Wine X Staff
Online Edition
When I took the level one introductory Som test, one of our cool but snarky Master Som’s stated during test prep “when in doubt, the right answer is always CHAMPAGNE.” At test time, I found that advice to be wholly wrong…..
Dilly DillyBut that got me thinking,
Well, first off, it’s a commitment to a whole bottle. Unlike other wines, you really aren’t going to come back to it another day unless you have a great storage tool and even then, it’s probably only going into orange juice.
But the other thing that hit me is that, for a long time, I probably didn’t drink a lot of champagne because opening it was intimidating as hell.
Popping the top off of champagne elicits pop culture visions of locker rooms or finish lines with bubbles volcanically gushing out of the neck of a bottle….. or a champagne cork flying across the room, sometimes hitting someone or something. High risk unless you don’t care what you need to clean up or who sees you faceplant, at least I thought.
Here’s what you really need to know: Its easy as hell to open a Champagne bottle with less fanfare than the sneeze of a butterfly (do they sneeze? Never mind. Squirrel moment). Do this, thank me later:
- Cut or peel the foil off the cap of the bottle. Lots of ways to do this and really nothing can go bad here unless you decide to taste the foil….. don’t.
- Now you should be left with something that looks like a Fifty Shades torture cage surrounding a cork. Now the fun begins….. twist the cage tab – its the twisted end of the wires somewhere along the bottom off the cage – twist it SIX times…. Not five, Not seven…. Six. Have someone help you count if need be.
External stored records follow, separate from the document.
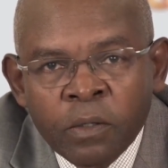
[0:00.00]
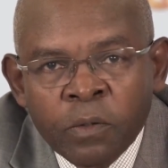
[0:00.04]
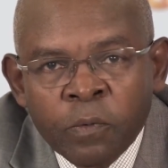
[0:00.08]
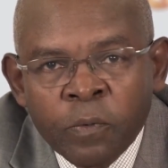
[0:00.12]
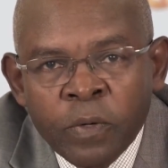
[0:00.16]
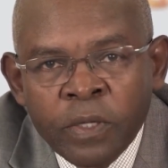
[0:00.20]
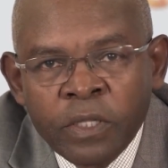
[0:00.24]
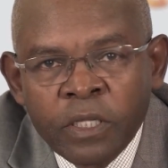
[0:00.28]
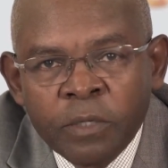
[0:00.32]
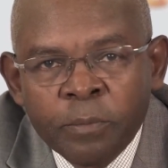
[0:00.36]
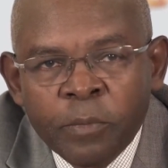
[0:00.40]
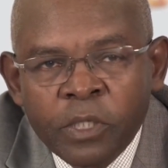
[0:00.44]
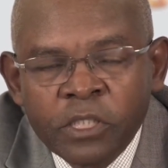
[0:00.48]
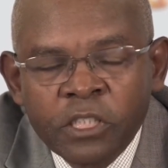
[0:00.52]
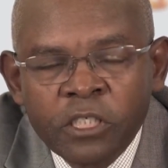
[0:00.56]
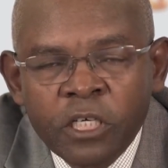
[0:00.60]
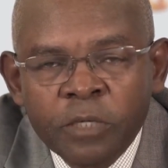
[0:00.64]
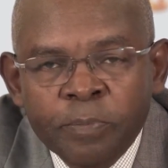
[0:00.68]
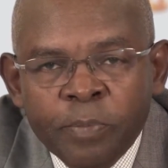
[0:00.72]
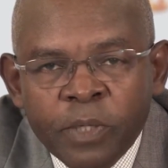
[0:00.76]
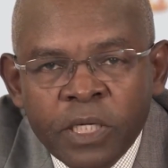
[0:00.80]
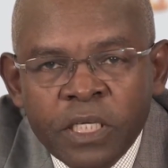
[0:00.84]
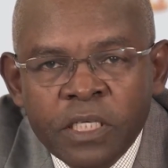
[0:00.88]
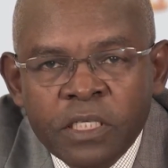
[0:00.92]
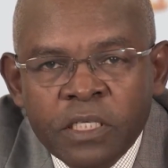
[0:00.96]
When the
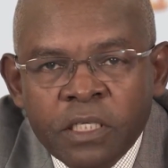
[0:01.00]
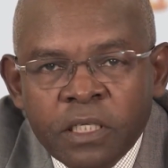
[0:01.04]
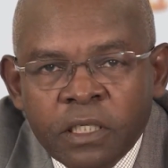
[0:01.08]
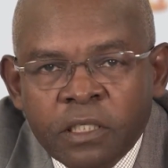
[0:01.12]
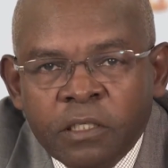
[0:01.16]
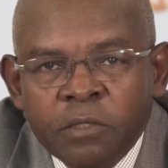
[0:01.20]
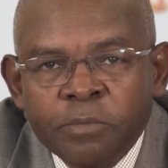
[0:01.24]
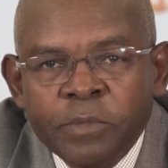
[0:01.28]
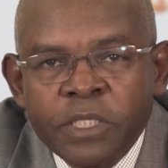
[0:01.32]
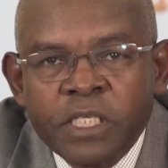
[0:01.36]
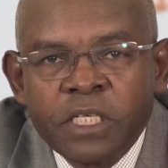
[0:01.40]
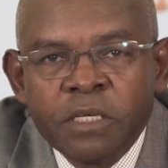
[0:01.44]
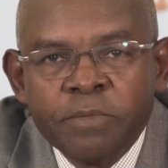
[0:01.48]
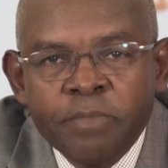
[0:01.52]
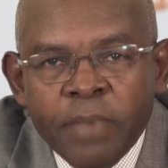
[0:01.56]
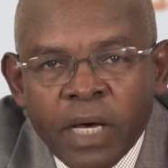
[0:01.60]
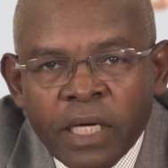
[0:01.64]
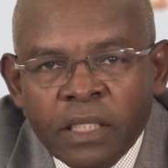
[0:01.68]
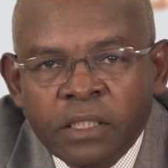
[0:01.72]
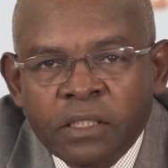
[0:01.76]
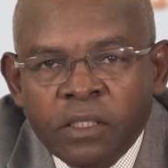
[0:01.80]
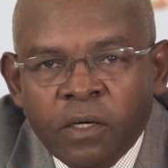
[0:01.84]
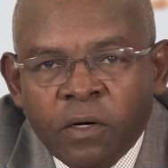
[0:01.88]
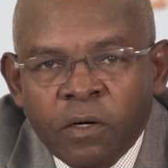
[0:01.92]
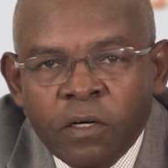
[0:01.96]
Monetary Policy Committee
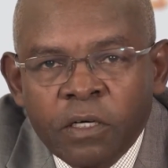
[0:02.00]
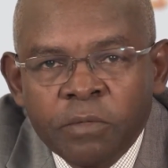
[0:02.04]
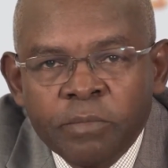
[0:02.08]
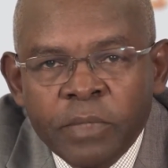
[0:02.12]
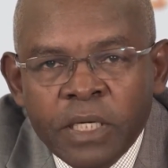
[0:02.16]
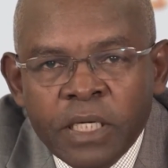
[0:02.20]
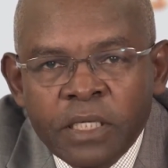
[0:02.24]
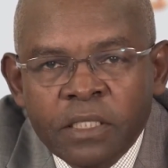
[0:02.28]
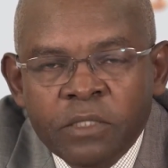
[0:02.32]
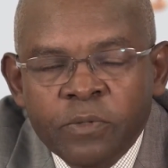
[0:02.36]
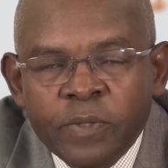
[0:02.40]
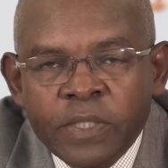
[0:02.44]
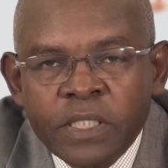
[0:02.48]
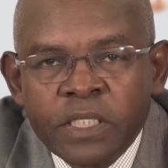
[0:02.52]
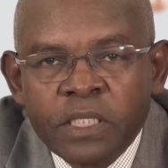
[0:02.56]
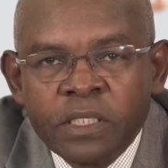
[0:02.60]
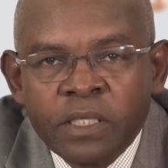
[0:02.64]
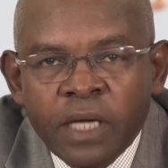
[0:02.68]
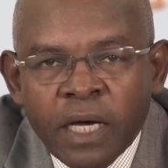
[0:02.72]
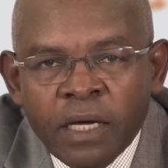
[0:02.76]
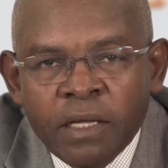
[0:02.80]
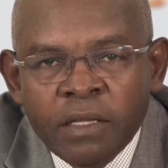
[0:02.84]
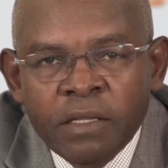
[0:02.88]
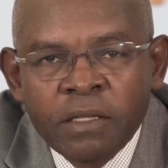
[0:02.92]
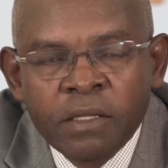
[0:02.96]
met on May
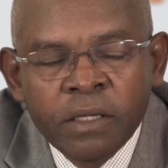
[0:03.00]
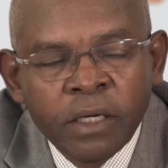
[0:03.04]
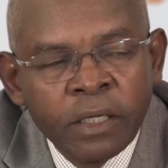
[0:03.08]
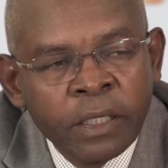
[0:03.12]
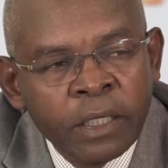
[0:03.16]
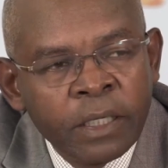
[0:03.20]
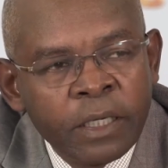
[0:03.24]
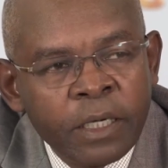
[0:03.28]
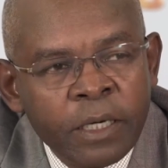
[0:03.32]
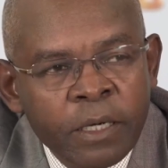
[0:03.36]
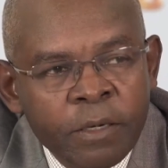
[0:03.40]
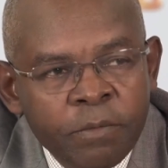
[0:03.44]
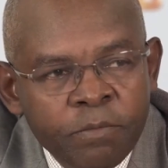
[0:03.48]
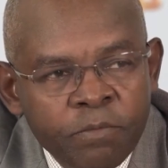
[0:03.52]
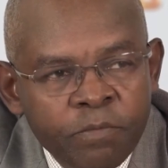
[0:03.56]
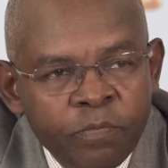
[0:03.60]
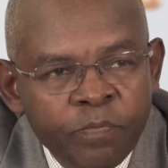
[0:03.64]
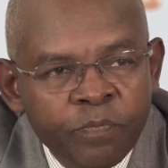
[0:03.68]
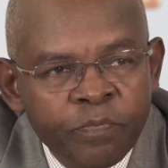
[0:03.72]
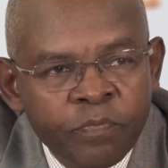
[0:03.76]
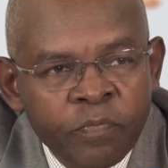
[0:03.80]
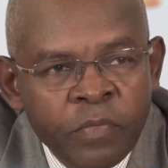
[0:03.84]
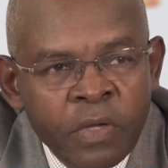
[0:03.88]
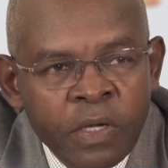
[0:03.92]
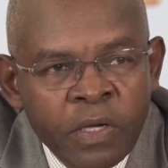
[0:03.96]
29th,
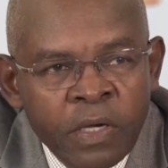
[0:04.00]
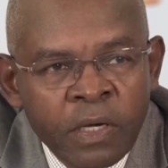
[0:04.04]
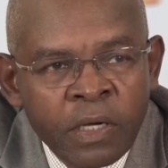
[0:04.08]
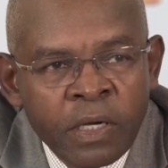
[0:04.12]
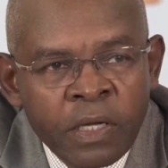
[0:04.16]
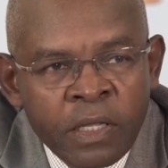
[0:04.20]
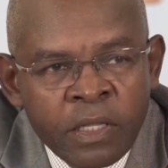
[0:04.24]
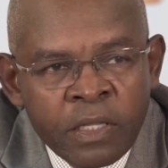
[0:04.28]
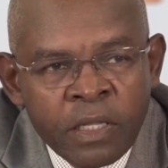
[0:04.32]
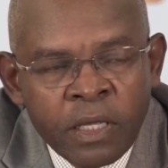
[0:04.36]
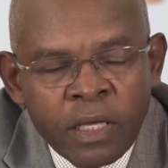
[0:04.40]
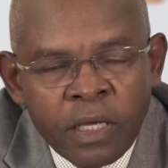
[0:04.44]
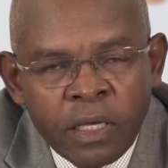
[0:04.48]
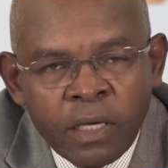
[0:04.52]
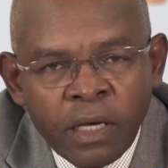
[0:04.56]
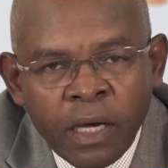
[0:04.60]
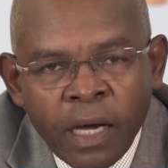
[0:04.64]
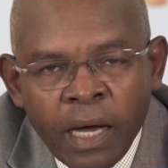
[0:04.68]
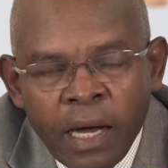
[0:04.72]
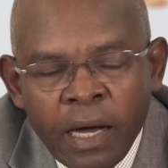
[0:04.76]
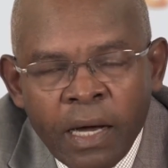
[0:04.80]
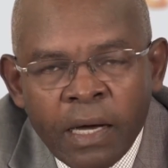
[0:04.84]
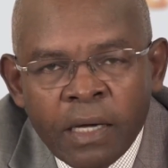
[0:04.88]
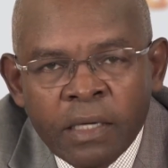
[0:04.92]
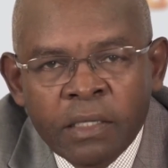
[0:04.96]
they
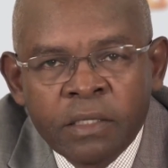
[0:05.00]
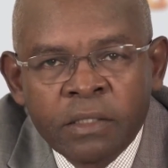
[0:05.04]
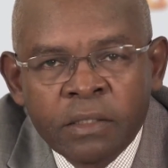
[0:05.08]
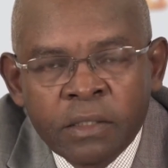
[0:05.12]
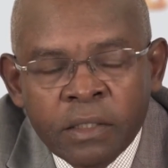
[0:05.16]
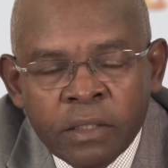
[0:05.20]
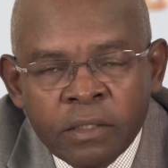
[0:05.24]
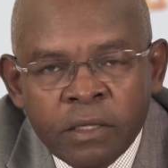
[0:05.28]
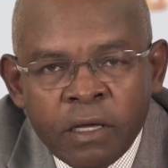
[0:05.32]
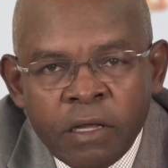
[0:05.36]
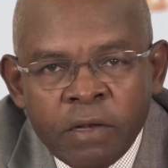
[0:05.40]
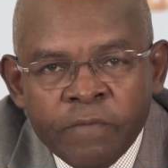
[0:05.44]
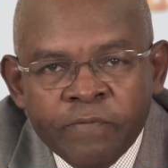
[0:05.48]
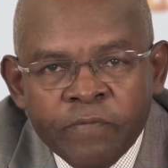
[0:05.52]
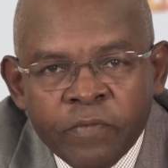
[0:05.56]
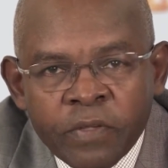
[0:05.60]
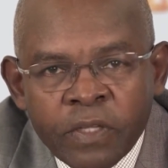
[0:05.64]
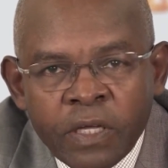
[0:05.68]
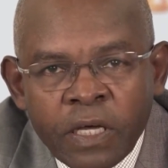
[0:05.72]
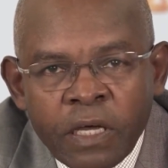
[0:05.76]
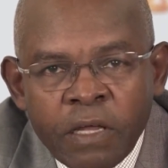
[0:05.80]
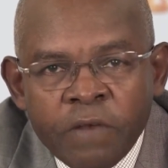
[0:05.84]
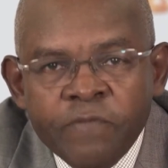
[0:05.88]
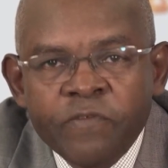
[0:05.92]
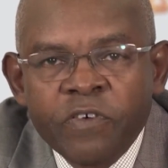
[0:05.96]
had
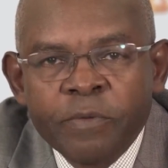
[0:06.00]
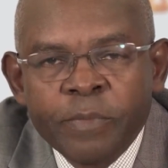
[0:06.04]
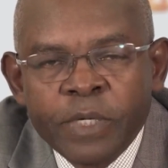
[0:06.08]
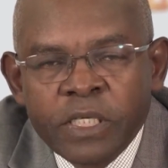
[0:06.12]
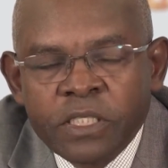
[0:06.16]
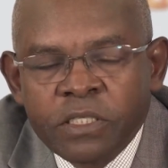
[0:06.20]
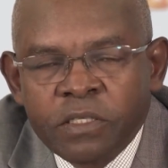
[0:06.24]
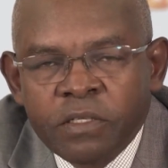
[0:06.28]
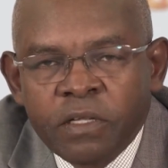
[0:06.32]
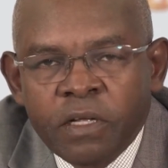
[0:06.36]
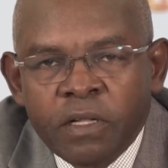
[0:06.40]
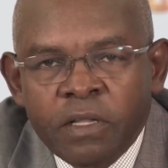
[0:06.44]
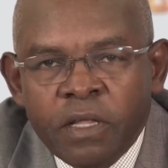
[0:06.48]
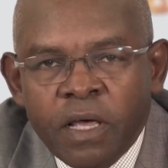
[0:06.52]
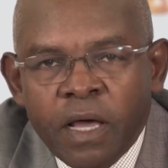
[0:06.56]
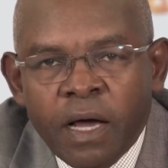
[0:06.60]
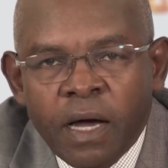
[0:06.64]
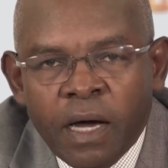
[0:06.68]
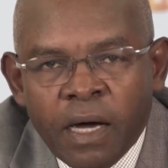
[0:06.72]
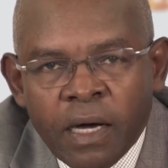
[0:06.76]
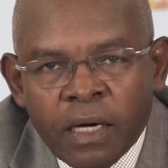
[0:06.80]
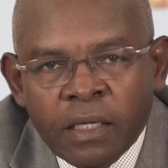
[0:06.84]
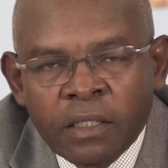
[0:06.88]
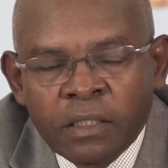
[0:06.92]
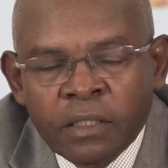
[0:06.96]
the information that they
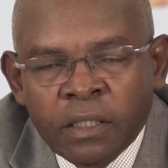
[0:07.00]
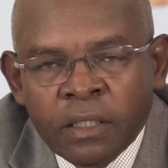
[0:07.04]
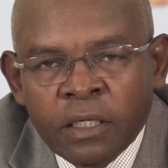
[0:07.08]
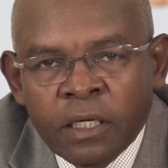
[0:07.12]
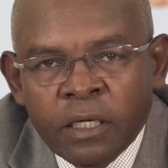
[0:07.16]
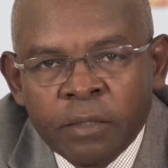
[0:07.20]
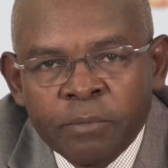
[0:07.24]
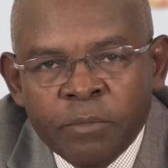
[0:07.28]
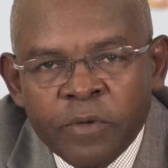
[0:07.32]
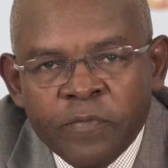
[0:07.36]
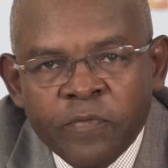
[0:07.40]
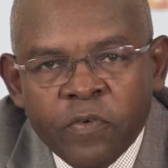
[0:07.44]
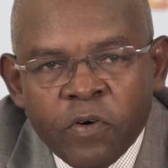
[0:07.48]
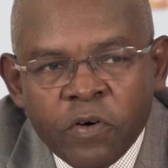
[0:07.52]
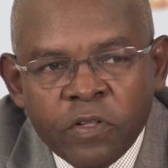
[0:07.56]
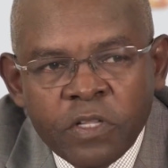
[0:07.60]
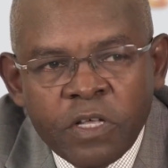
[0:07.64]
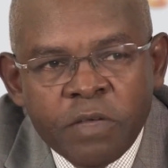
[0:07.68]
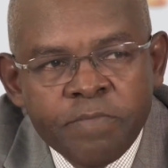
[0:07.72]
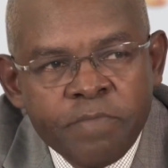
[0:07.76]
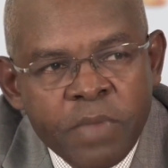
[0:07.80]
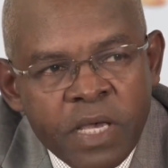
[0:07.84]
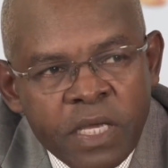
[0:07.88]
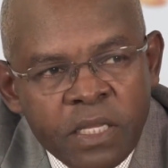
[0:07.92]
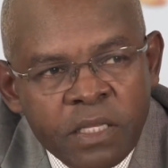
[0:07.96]
had before
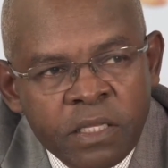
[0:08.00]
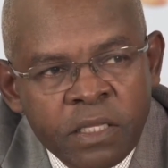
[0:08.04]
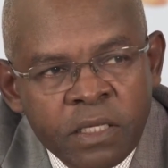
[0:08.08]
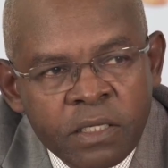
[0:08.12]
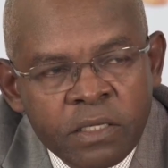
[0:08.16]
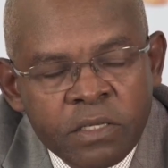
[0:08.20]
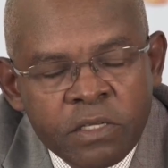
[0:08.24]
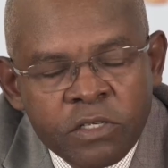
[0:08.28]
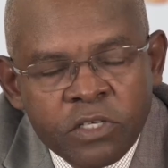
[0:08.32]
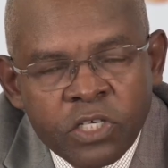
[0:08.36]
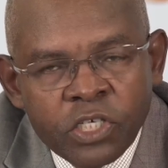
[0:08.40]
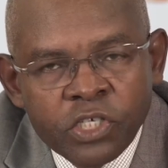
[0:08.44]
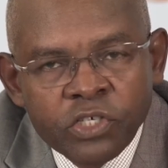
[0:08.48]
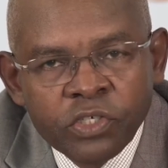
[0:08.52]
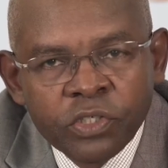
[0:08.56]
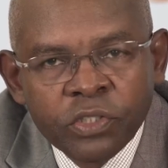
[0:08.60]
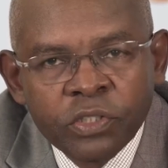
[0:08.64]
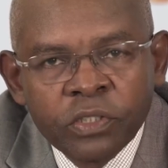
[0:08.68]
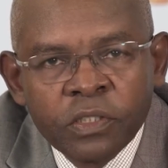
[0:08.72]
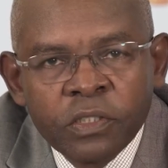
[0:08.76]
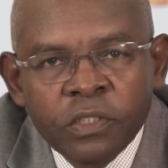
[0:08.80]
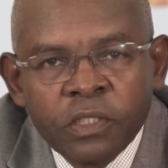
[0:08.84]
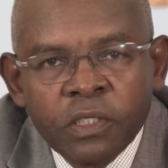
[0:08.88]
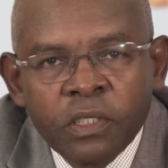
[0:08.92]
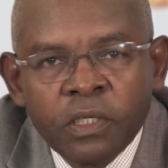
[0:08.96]
they made the
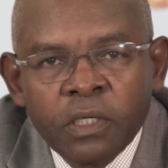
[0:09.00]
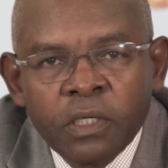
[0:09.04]
decision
- I like to take a small hand towel and place it over the top of the cork/cage now. Put your left hand up on the next of the bottle, gripped around the cork.
- Tilt the bottle about 45 degrees. Right hand holding the butt of the bottle
- Freeze
- OK now the real fun happens…. What you should have is a slightly tilted bottle…. Your left hand around the cork, and your right hand under the bottom of the bottle……. Make sure your left hand has a nice tight grip….. Slowly rotate the bottom of the bottle left and right… like you are turning a combination lock back and forth. Twist it to loosen the cork and cage. Continue this motion until the cork just delicately just falls out…
- That’s it…. No gush. No pop. No noise. Nothing goes flying unless it’s something else with another cause.
You really ought to drink more champagne and not just on New Year’s. There’s a lot of great sparkling wine out there and for reasonable prices. Take this drink on as your go-to wine and you’ll add some novelty to most any dinner group.